These are but few of the many possible indications that any change in the environment is a matter concerning all people and all regions in the world. And so all of us ought to become conscious of our collective obligation to conform to everything demanded for the sake of the protection of the environment. This obligation is fundamentally twofold. First, we ought actively to avoid destroying or polluting the environment, and actively endeavor to restore it and improve it. And second, we ought passively to reject the use of products whose production burdens our environment, or at least to use these products rationally, if this is absolutely necessary. We could add a third obligation, namely the effort to render all people aware of these responsibilities. For, although the potential influence of each individual may appear to be limited, the collective influence of all people together is limitless. This environmental ethic is imperative of rational thinking and must be understood as equivalent to the obligation of self-preservation.


Model of Behavior


Now we come to what the Orthodox Christian Church believes and teaches. Let us begin by mentioning a characteristic commandment of the founder of the Christian Church, of our Lord Jesus Christ. Multitudes followed the Lord into the desert in order to hear His teaching and receive healing for their illnesses. Christ blessed five loaves of bread and two fish, instructing His disciples to share these among the five thousand men, gathered with their wives and children. All of them ate, as we are told, and were filled. Up to this point, the narrative describes a miracle. Yet in continuation, the miracle-worker said to His disciples: “gather up the fragments that remain, so that nothing is lost” (Jn 6.12). The commandment to gather up the remainders “so that nothing is lost,” especially as it comes from the mouth of their Creator, constitutes a model of behavior which is most useful for our time when the refuse of certain large cities, rejected as trash, could suffice to nourish entire populations.


You are undoubtedly familiar with the charitable commandment of love and mercy, which is taught by the Orthodox Church. You are perhaps even aware that the Ecumenical Patriarchate, as the first throne among the worldwide Orthodox Churches, has, at the dawn of the third millennium from the Birth of Christ, placed at the center of its attention the urgent problem of our times, namely the preservation of balance in the natural environment of our planet.
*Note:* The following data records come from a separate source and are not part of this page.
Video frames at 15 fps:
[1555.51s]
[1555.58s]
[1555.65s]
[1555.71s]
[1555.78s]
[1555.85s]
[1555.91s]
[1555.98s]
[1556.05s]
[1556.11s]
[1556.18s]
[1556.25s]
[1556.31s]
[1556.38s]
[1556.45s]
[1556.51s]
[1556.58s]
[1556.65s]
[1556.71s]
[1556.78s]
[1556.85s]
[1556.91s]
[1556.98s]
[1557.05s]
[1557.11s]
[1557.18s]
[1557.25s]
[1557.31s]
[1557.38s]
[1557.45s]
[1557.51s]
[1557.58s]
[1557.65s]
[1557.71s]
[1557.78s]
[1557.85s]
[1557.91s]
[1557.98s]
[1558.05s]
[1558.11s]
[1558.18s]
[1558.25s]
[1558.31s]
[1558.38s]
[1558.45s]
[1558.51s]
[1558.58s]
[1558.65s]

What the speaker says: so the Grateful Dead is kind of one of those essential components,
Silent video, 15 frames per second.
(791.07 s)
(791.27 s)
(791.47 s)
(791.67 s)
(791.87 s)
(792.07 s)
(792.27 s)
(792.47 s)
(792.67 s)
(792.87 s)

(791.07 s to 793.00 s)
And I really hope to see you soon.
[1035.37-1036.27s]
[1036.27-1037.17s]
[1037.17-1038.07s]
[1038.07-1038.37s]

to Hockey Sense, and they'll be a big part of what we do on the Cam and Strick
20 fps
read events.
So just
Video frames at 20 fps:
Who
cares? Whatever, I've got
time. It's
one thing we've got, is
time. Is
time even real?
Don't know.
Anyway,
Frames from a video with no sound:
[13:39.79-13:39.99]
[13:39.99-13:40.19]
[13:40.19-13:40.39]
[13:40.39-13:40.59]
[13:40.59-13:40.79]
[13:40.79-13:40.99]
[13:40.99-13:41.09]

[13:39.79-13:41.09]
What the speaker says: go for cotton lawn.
We are absolutely convinced that an effective approach to this problem requires not only the intervention of governments, but also the cultivation of an ethic based on an understanding of the relationship between humanity and nature, which, beyond this ethic, derives from the coexistence of all human beings.


For us, this ethic stems from our faith in God and, as we believe, from the event of creation. We accept that God created the universe out of nothing and out of love. As the crown of this creation, God formed Adam, whom He established in the Garden of Eden, the earthly paradise. The delight in the goods of Paradise was not an end to itself. Adam’s pleasure in paradise was not due to the enjoyment of the material goods therein; it was not an animal satisfaction of instincts. God fashioned Adam into a personal and spiritual being, created out of two elements. One element was drawn from the material creation made by Him, “dust from the dust” of the earth, and therefore constituted the human body. The other element was a created spirit, similar to the uncreated spiritual essence of God, and so Adam was created “in the image and likeness” of God, namely endowed with all the good attributes of the persons of the Triune God. These attributes include personal being, mind, freedom, love, judgment, will, and so forth. And the delight of humanity in Paradise was founded on a personal relationship with the Creator, a relationship characterized as love and incorporating full trust in God.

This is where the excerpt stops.